Quick Start¶
This guide will help you get started with querygym in minutes.
Installation¶
Set your OpenAI API key:
Basic Usage¶
1. Load Queries¶
import querygym as qg
# Load from TSV file (qid<TAB>query format)
queries = qg.load_queries("queries.tsv")
# Or load from JSONL
queries = qg.load_queries("queries.jsonl", format="jsonl")
2. Create a Reformulator¶
# Create a reformulator with a specific method
reformulator = qg.create_reformulator(
method_name="genqr_ensemble",
model="gpt-4",
params={"repeat_query_weight": 3}
)
Available methods:
- genqr - Generic keyword expansion
- genqr_ensemble - Ensemble of keyword expansion prompts
- query2doc - Pseudo-document generation
- qa_expand - Question-answer expansion
- mugi - MuGI-style passage generation
- lamer - Context-based passage synthesis
- query2e - Query to entity expansion
- csqe - Context-based sentence extraction
- thinkqe - Multi-round reasoning-based passage expansion
3. Reformulate Queries¶
# Reformulate a single query
query = qg.QueryItem("q1", "what causes diabetes")

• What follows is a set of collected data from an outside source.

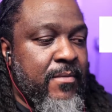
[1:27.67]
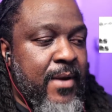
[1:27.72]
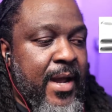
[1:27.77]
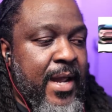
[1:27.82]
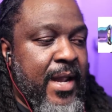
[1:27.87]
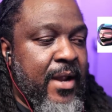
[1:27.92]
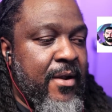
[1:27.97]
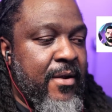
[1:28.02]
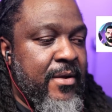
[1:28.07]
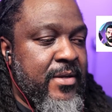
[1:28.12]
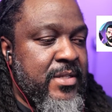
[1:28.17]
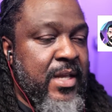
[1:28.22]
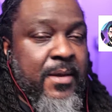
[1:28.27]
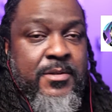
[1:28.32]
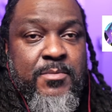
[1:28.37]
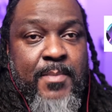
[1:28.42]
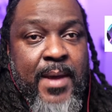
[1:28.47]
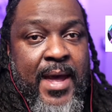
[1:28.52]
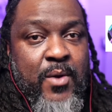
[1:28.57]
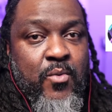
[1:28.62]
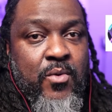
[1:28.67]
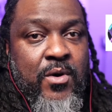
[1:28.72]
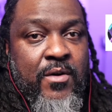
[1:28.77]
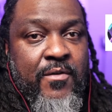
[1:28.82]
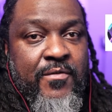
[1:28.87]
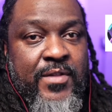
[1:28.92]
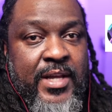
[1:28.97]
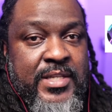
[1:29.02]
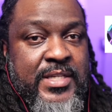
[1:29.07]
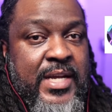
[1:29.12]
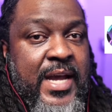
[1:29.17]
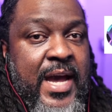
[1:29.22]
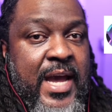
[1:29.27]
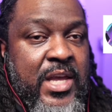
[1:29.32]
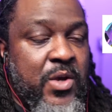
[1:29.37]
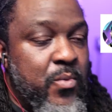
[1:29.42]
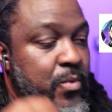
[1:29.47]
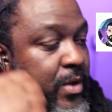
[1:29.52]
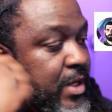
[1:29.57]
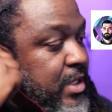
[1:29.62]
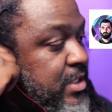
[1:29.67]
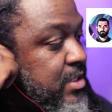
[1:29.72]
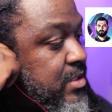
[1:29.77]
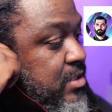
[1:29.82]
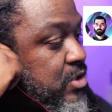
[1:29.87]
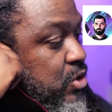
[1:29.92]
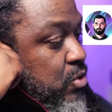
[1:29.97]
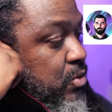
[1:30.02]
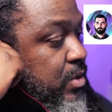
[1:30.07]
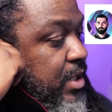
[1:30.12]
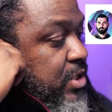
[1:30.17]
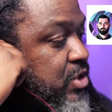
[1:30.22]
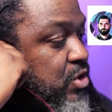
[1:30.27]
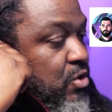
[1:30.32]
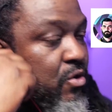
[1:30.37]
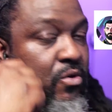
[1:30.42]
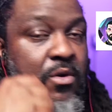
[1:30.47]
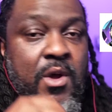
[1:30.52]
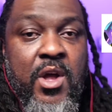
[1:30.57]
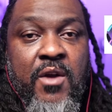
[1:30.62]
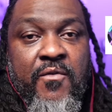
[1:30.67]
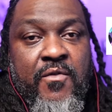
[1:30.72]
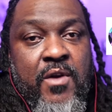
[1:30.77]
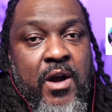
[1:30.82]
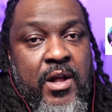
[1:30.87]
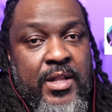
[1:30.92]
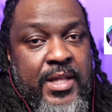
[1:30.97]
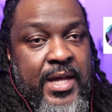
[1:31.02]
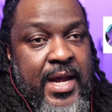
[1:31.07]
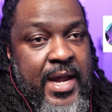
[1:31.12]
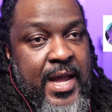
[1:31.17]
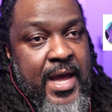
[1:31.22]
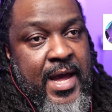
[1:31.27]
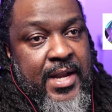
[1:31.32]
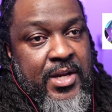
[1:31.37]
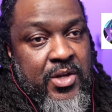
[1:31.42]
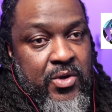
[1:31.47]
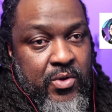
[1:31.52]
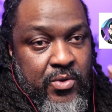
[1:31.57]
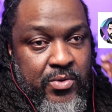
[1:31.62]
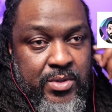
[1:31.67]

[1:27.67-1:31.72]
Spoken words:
here. His name's Matt Wolf. That's the guy you want to tune into for all the AI news.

result = reformulator.reformulate(query)
print(f"Original: {result.original}")
print(f"Reformulated: {result.reformulated}")
# Reformulate multiple queries
results = reformulator.reformulate_batch(queries)
4. Save Results¶
# Save reformulated queries
qg.DataLoader.save_queries(
[qg.QueryItem(r.qid, r.reformulated) for r in results],
"reformulated.tsv"
)
Complete Example¶
import querygym as qg
# Load data
queries = qg.load_queries("queries.tsv")
qrels = qg.load_qrels("qrels.txt")
# Create reformulator
reformulator = qg.create_reformulator("genqr_ensemble", model="gpt-4")
# Reformulate
results = reformulator.reformulate_batch(queries)
# Save
qg.DataLoader.save_queries(
[qg.QueryItem(r.qid, r.reformulated) for r in results],
"reformulated.tsv"
)
print(f"Reformulated {len(results)} queries")
Using the CLI¶
querygym also provides a command-line interface:
# Run query reformulation
querygym run \
--method genqr_ensemble \
--queries-tsv queries.tsv \
--output-tsv reformulated.tsv \
--cfg-path querygym/config/defaults.yaml
See CLI Usage for more details.
Loading Datasets¶
BEIR Format¶
import querygym as qg
# Assuming you've downloaded a BEIR dataset
queries = qg.loaders.beir.load_queries("./data/nfcorpus")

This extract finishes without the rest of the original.